Nam Soo Joo, Toshiya Irokawa, Jin V. Wu, Robert C. Robbins^§, Richard I. Whyte^§, and Jeffrey J. Wine^¶

From the  Cystic Fibrosis Research Laboratory, Stanford University, Stanford, California 94305-2130 and the ^§ Cardiothoracic Surgery and School of Medicine, Stanford University, Stanford, California 94305-5407

We are testing the hypothesis that the malfunctioning of airway gland serous cells is a component of cystic fibrosis (CF) airway disease. CF is caused by mutations that disrupt CF transmembrane conductance regulator, an anion channel essential for proper fluid secretion in some epithelia.
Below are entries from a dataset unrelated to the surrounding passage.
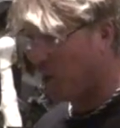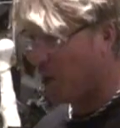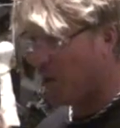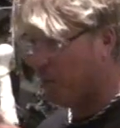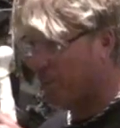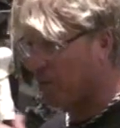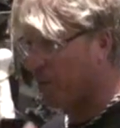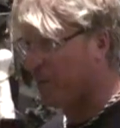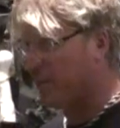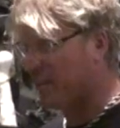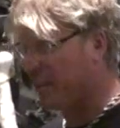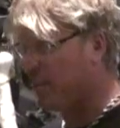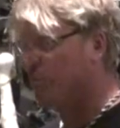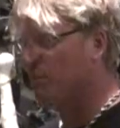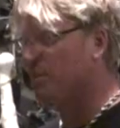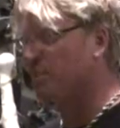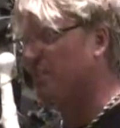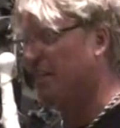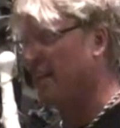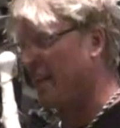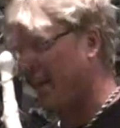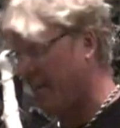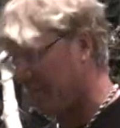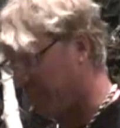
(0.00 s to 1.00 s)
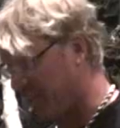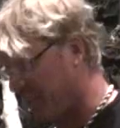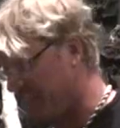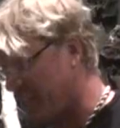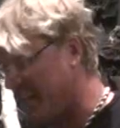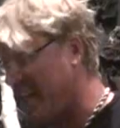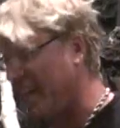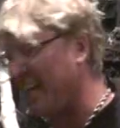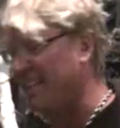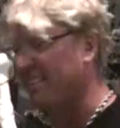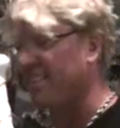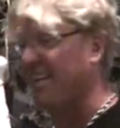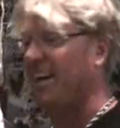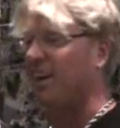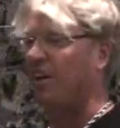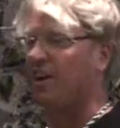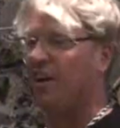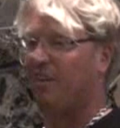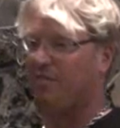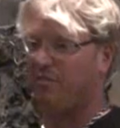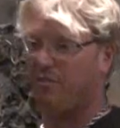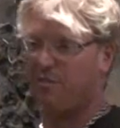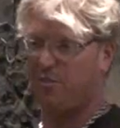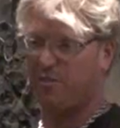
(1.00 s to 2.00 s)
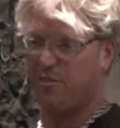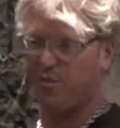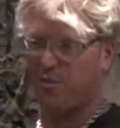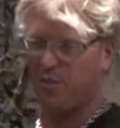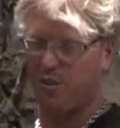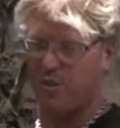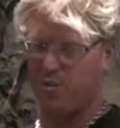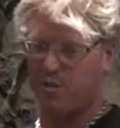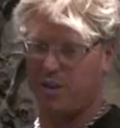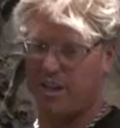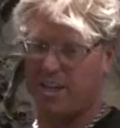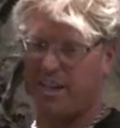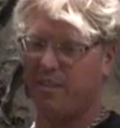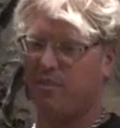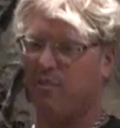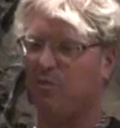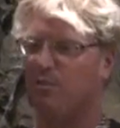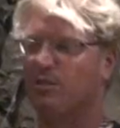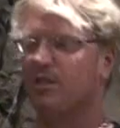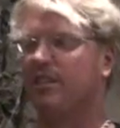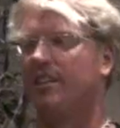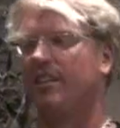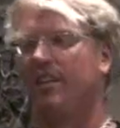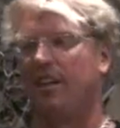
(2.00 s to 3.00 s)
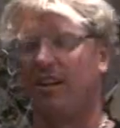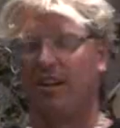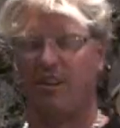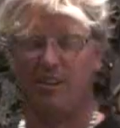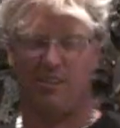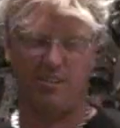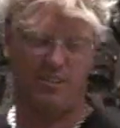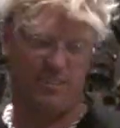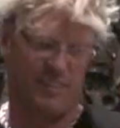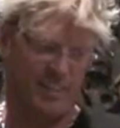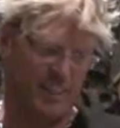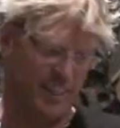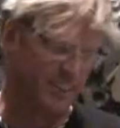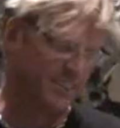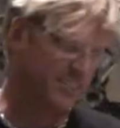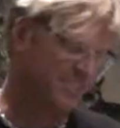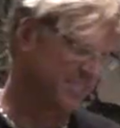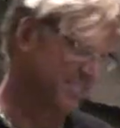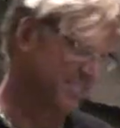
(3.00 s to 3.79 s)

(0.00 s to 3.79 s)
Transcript: hard part then was then having to take that off and throw it away, and everyone was like, oh, okay.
Submucosal glands supply most of the mucus in upper airways, and gland serous cells are the primary site of CF transmembrane conductance regulator expression in airways. We have discovered a major defect in CF glands by in situ optical monitoring of secretions from single human airway glands. CF glands did not secrete to agents that elevated [cAMP]_i (0 responses/450 glands, 8 subjects), whereas glands were responsive in all donor tracheas (605/827 glands, 15 subjects) and in bronchi from subjects who were transplanted because of other lung diseases (148/166 glands, n = 10). CF glands secreted to cholinergic stimulation, and serous cells were abundant in glands from all CF subjects. The complete absence of secretion to agents that elevate [cAMP]_i suggests that altered secretion of gland mucus could contribute to CF lung disease.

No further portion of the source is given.